Most people depend on reliable electricity on a daily basis, but more consumers are becoming increasingly concerned with the source of that energy. According to a Pew Research Center survey, the majority of U.S. adults are in favor of expanding solar energy efforts. Additionally, 44 percent of American homeowners have either given serious thought to installing solar panels on their own homes or have already done so.
Breaking this data down by region, Pew found that homeowners in the West have been the biggest adopters of solar so far, with 14 percent of Western homeowners having already installed panels. However, homes in the Midwest have some catching up to do: While 42 percent have given considerable thought to investing in panels, fewer than 1 percent have taken the leap.
Cold weather concerns
One possible concern these homeowners might have is the effects that snow will have on the solar panels’ performance. While it’s true that solar panels work their best on bright, sunny days, of which there are few in the Midwest during the colder months, snowy or cloudy days can still provide significant energy and cost savings.
There are actually plenty of benefits to having solar panels on your roof during the winter. According to the San Francisco Chronicle, colder climates are ideal for high-performance solar installations. On the other hand, warmer climates can be less than optimal. Hot temperatures can begin to rapidly reduce efficiency once the panel reaches a temperature of 107 degrees Fahrenheit. One study found that after this point, every increased degree decreases output 1.1 percent.

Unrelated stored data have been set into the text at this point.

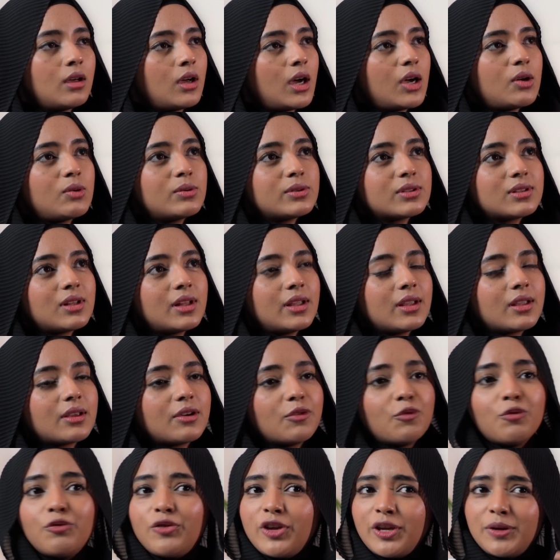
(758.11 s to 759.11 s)
I was like,
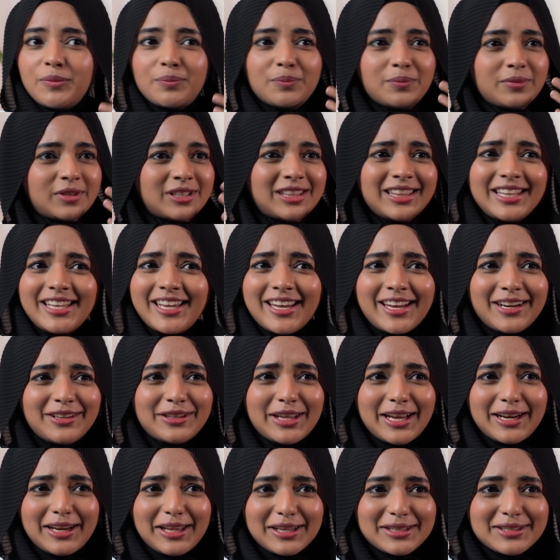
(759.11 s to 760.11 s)
we cleared
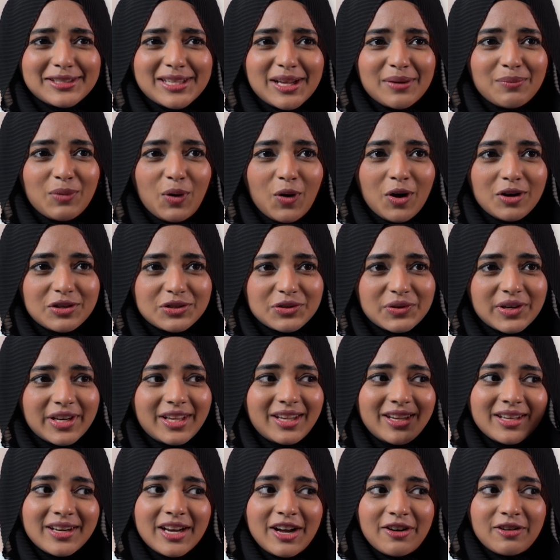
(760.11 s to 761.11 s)
that exam
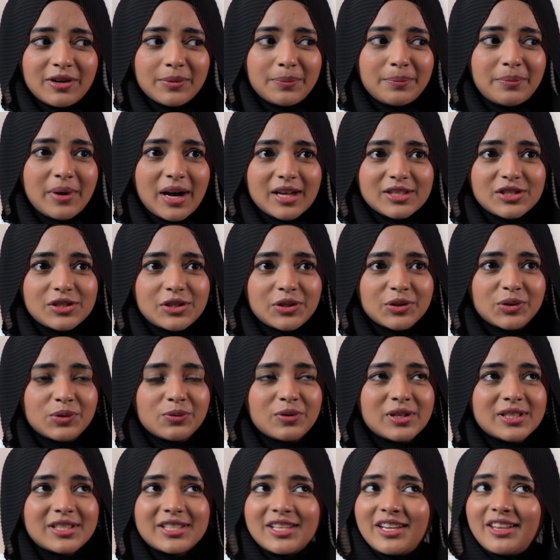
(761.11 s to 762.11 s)
already in our past
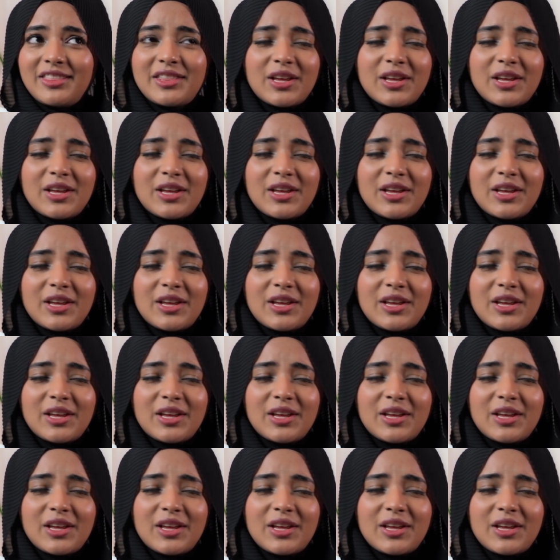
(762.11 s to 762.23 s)
university,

Additionally, snow isn’t always a hindrance to solar panel productivity. While a blanket of snow right on top of the panel will certainly block some sunlight and therefore lower output, snow banks surrounding the devices can actually help, according to Joshua Pearce, an associate professor at Michigan Tech University, AccuWeather reported.
“When snow is on the ground and the panels are clean, the snowy surface basically acts as a mirror and you can get higher output,” he explained. “In many cases, you end up with a small boost because of the reflection off the snow.”
Getting started early
As the temperature continues to drop and the days get colder, more people will be bundling up. It might sound counterintuitive to invest in solar panels immediately before winter, but consider this: If you get your panels installed now, you’ll be all ready come spring, when your neighbors will want to get started on their solar projects. You’ll already be one step ahead of the game. Also, with fewer people opting for solar at this time of year, it’s possible that finding a contractor to complete the installation could be easier now than it will be in the spring or summer.
Finally, while you may not reach top energy output during the shorter, darker months of the year, your investment won’t be completely moot — you’ll still get a fair amount of solar power out of them on those bright, sunny winter days.